2.2 Verbalisations – the working memory output

From a cognitivistic perspective, medical expertise development has been mainly investigated using verbal methods; even for those domains, that heavily draw on visual skill (e.g., radiology Lesgold et al., 1988 and ECG interpretation Gilhooly et al., 1997). At the same time, the visual challenges of those fields were not much in focus within this paradigm, as it was felt, that verbal methods lacked the acuity to discern and untangle perceptual processes. Van de Wiel’s article (2017) does a great job in showing how verbal methods can be used in showing reasoning lines and knowledge application by medical experts, intermediates, and novices. It also shows that the validity of verbal methods depends a lot on the vocabulary mastered by the participants, the skill of the researcher to identify references to visual qualities (Helle (2017) refers to Ericsson’s (2006) “non-verbal thoughts”, captured by briefs labels and referents), and on the successfulness of separating perception of features of the image (if necessary by means of additional methods such as pointing or drawing) from the interpretation of patterns of features in the protocols. The usefulness of verbal methods, stand-alone or in combination with eye-tracking, also depends on a couple of other things: the kind of visual information involved, and – not surprisingly – the research question.
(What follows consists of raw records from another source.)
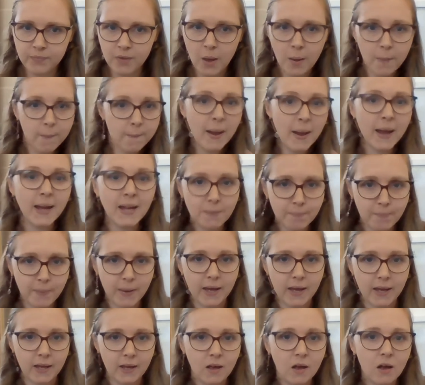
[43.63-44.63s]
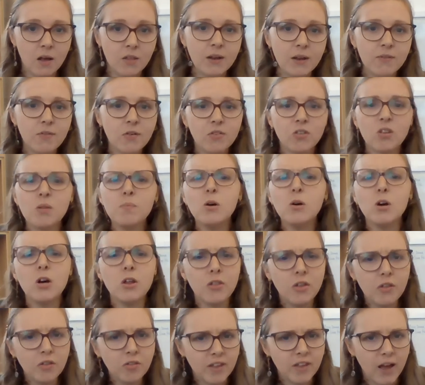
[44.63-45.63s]
Maybe there are some
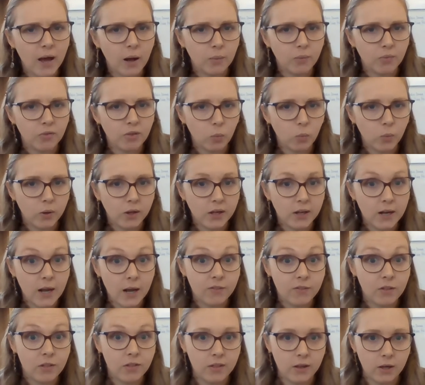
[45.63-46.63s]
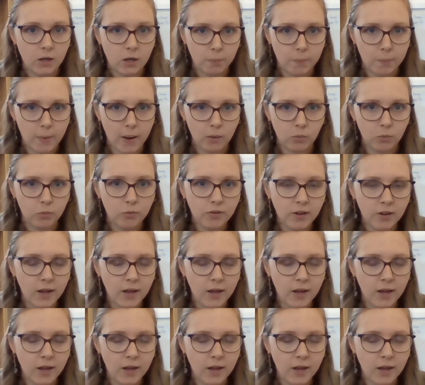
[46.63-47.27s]
other sounds that we can have a think about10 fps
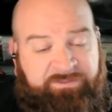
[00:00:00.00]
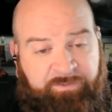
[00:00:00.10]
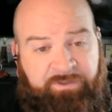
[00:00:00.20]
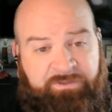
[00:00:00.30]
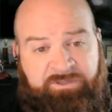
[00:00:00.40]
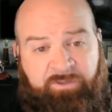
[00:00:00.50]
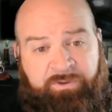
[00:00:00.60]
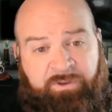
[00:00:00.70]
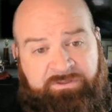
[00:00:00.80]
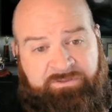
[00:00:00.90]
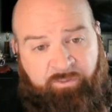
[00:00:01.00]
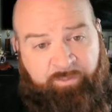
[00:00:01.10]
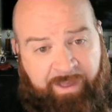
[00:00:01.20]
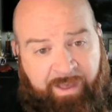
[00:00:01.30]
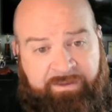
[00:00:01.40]
Smith jumping on his own
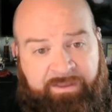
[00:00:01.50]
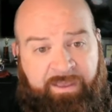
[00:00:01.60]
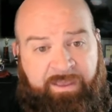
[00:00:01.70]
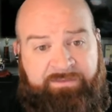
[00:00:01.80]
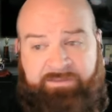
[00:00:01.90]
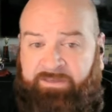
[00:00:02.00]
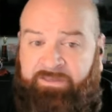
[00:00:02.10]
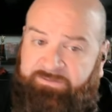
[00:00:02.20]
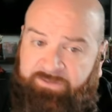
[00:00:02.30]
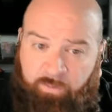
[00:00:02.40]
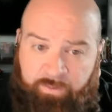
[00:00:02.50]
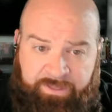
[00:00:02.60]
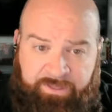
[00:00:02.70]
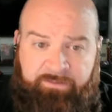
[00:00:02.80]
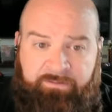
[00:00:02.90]
podcast and he's going
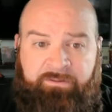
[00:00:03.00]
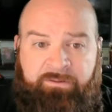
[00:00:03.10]
in.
Even when we constrain ourselves to (stacks of) pictures resulting from medical imaging techniques (e.g., EEG, ECG, X-ray images, microscopic pathological slides), the differences in the amount of information embedded in such pictures are huge. A basic ECG consists of one wiggly line that should show a repetitious pattern with several features such as a P, R and T-top and associated Q and S-inflections with their specific amplitude and latency. Absence of these features, and irregularities of the pattern may have clinical meaning. Importantly, students learn the interpretation of these visual presentations as a combination of features of the visual appearance, the associated vocabulary, and the biomedical and clinical interpretation. Though visualising complex phenomena, an ECG is a simple line, though more advanced equipment can visualise several measurements simultaneously (up to twelve for complex diagnoses). A similar analysis applies to EEG, though the number of channels recorded is much higher. The potential amount of information in X-rays pictures, fMRI-s, PET-scan and microscopic images is much higher than in line graphs. They are (stacks of) 2D, multi-coloured or grayscale pictures that may maximally vary pixel by pixel, independent of the colour or the greyness of an adjacent pixels. A final difference is related to the nature of certain diseases that may be focal or diffuse. Images of local conditions may show isolated, discernible lesions that can be pointed at, but other disease processes only show themselves in the qualities of the image (e.g., ‘cloudy’ or ‘milky’; see Kok et al., 2012). These differences in visual qualities of the domain under investigation have implications for vocabulary building, and thus for the usefulness of verbal reports generated by participants of different expertise levels (see Van de Wiel, 2017), and for foveal detection, and thus for the usefulness of eye-tracking (see Helle, 2017).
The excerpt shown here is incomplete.